= Santo Pezzutti =

Italian-American artist (1922–2023)

Santo Pezzutti (June 2, 1922 – December 3, 2023) was an Italian-American artist who resided in New Jersey. He was recognized in Who's Who in American Art and received awards from AT&T, the Montclair Museum, the Monmouth Museum, Nabisco Galleries and the Summit Art Gallery International Show. His artwork has also been published in “Illustrator’s Annual” and “The Best of Watercolor.” In addition to being an accomplished artist, Santo is also a successful sailor.
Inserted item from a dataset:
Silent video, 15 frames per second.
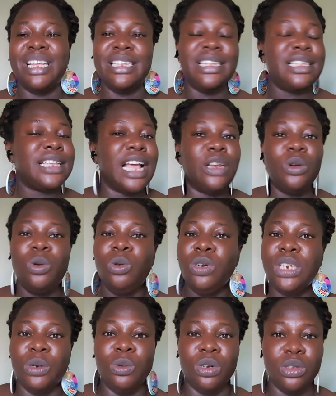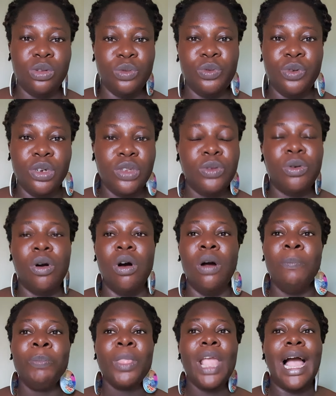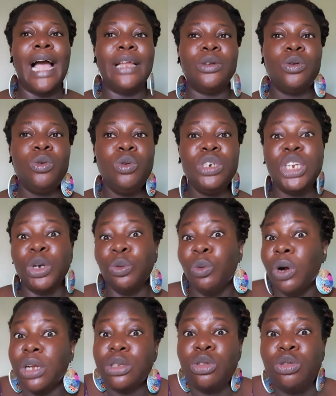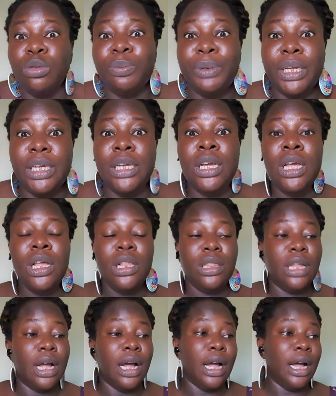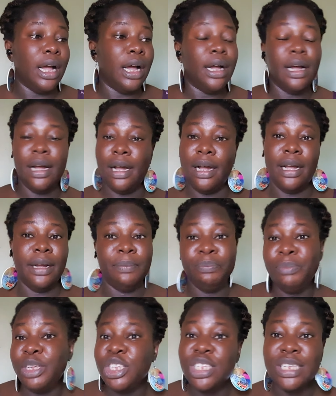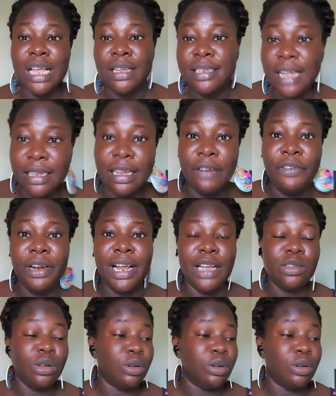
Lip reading: They decide who they want to vote for and who they want to be the Miss South Africa.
Born in the foothills of the Alps in Italy, Pezzutti moved to the United States at the age of 5 and settled in Passaic, New Jersey, when his father, a stonemason, moved the family to look for work and opportunities for his children. Pezzutti died on December 3, 2023, at the age of 101.

==Artwork==
Pezzutti began his art training at the Newark School of Fine and Industrial Art and began his career as an illustrator at Charles Dallas Reach, a Newark advertising agency. He then worked in New York City for a variety of advertising firms, including as the art director of Paris & Pert and as executive art director at Dancer Fitzgerald Sample.

In 2011, Pezzutti was honored by the Monmouth County Arts Council as the Visual Arts category winner in their Celebration of Excellence. See the related article in the Asbury Park Press, dated October 16, 2011.

Pezzutti is best known for semi-impressionistic portraits. His later artwork has been mainly focused on boats and nautical scenes. Santo has described his style as a ”’stream of consciousness” method, never striving for photographic realism.”

==Sailing==
Pezzutti was a Sanderling fleet champion at the Monmouth Boat Club from 2002 until 2012, an award that is given for the best 24 races on the Navesink River. He also won the Sanderling class honors from 2000-2009, and the trophy detailing these accomplishments was retired and the record has yet to be matched. He has won the Perpetual Awards in the Cruising Bridge Race Series in both the Cruising 1 and Cruising 2 categories.